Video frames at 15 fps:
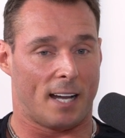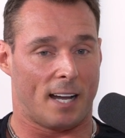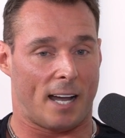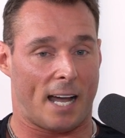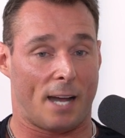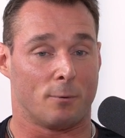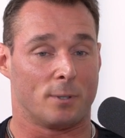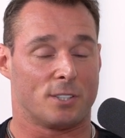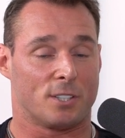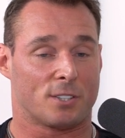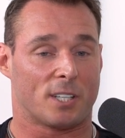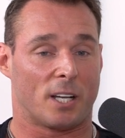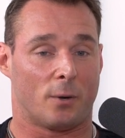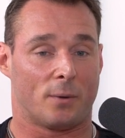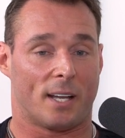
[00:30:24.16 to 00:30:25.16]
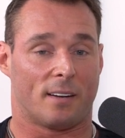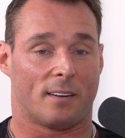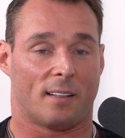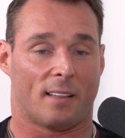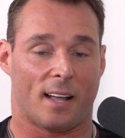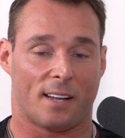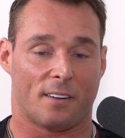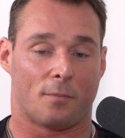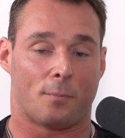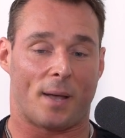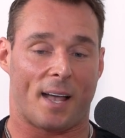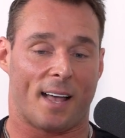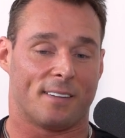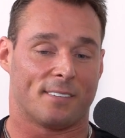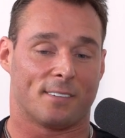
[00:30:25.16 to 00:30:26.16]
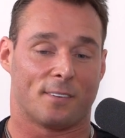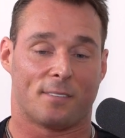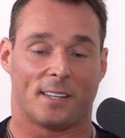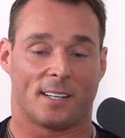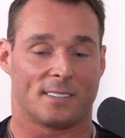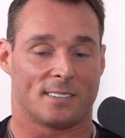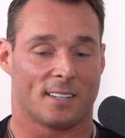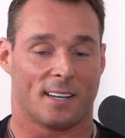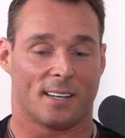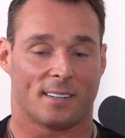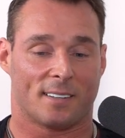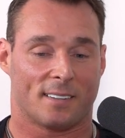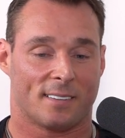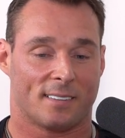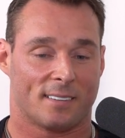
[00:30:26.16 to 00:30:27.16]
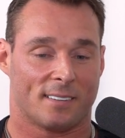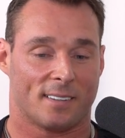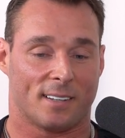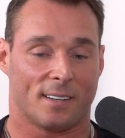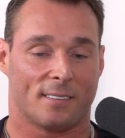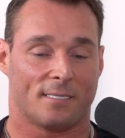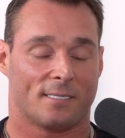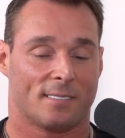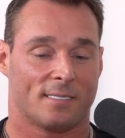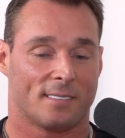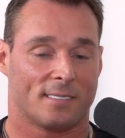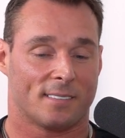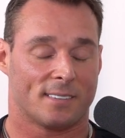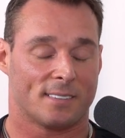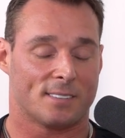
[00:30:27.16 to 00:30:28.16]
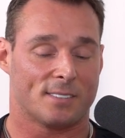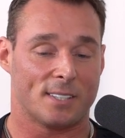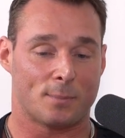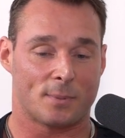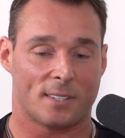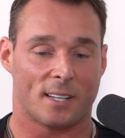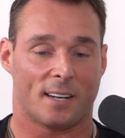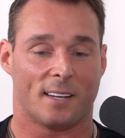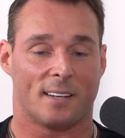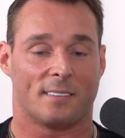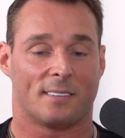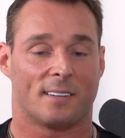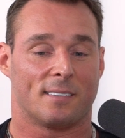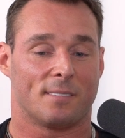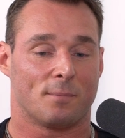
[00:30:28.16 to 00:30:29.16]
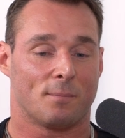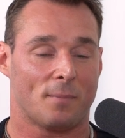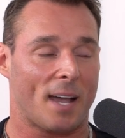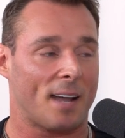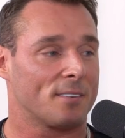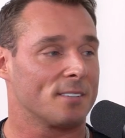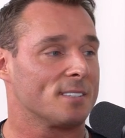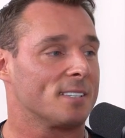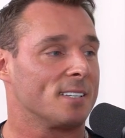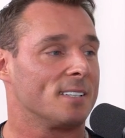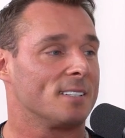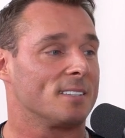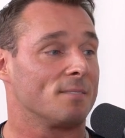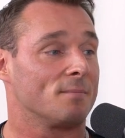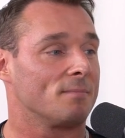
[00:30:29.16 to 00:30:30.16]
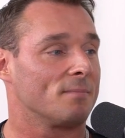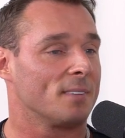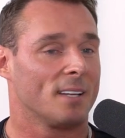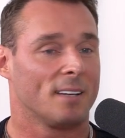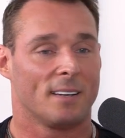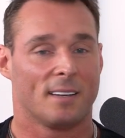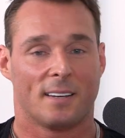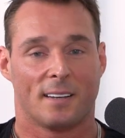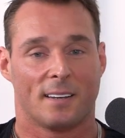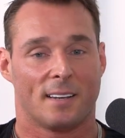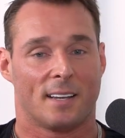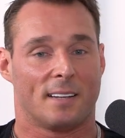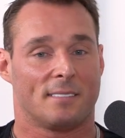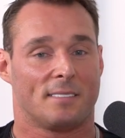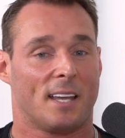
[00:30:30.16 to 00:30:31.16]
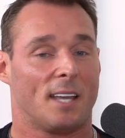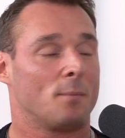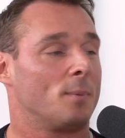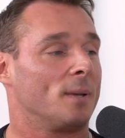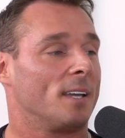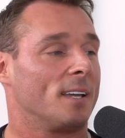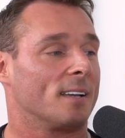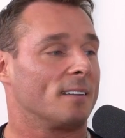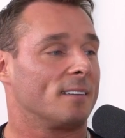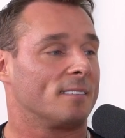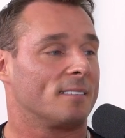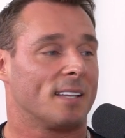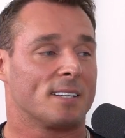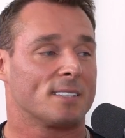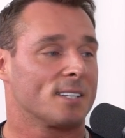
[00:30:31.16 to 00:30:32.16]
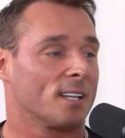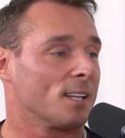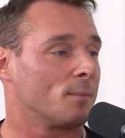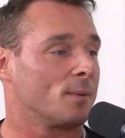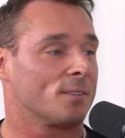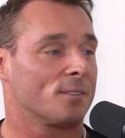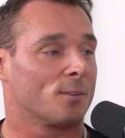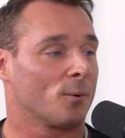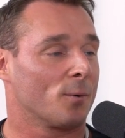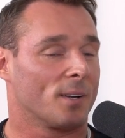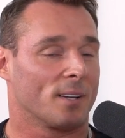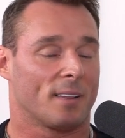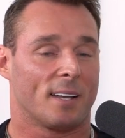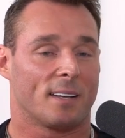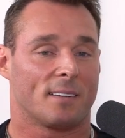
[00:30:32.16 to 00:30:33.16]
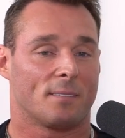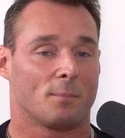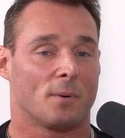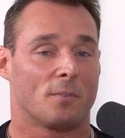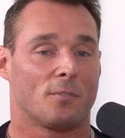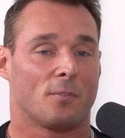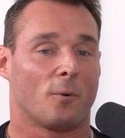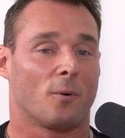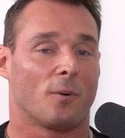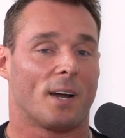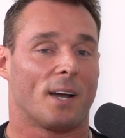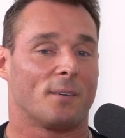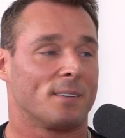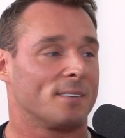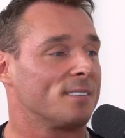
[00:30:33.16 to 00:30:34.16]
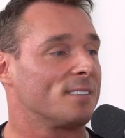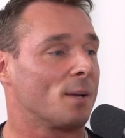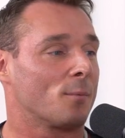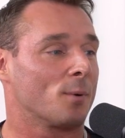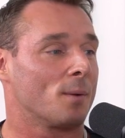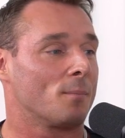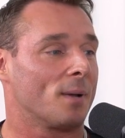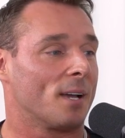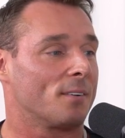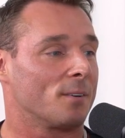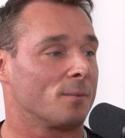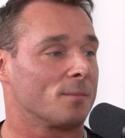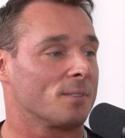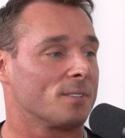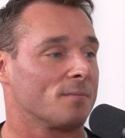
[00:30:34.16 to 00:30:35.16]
I would just go down a lot of paths of things like, sleep studies and mattresses and taping and things to limit snoring, like before I would separate bedrooms.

## PROBLEM DESCRIPTION
Give back the exact lines above, running from the one that has "[00:30:24.16 to 00:30:25.16]" through the one that has "[00:30:33.16 to 00:30:34.16]", with nothing added and no pictures.

## COMPLETED TASK
[00:30:24.16 to 00:30:25.16]
[00:30:25.16 to 00:30:26.16]
[00:30:26.16 to 00:30:27.16]
[00:30:27.16 to 00:30:28.16]
[00:30:28.16 to 00:30:29.16]
[00:30:29.16 to 00:30:30.16]
[00:30:30.16 to 00:30:31.16]
[00:30:31.16 to 00:30:32.16]
[00:30:32.16 to 00:30:33.16]
[00:30:33.16 to 00:30:34.16]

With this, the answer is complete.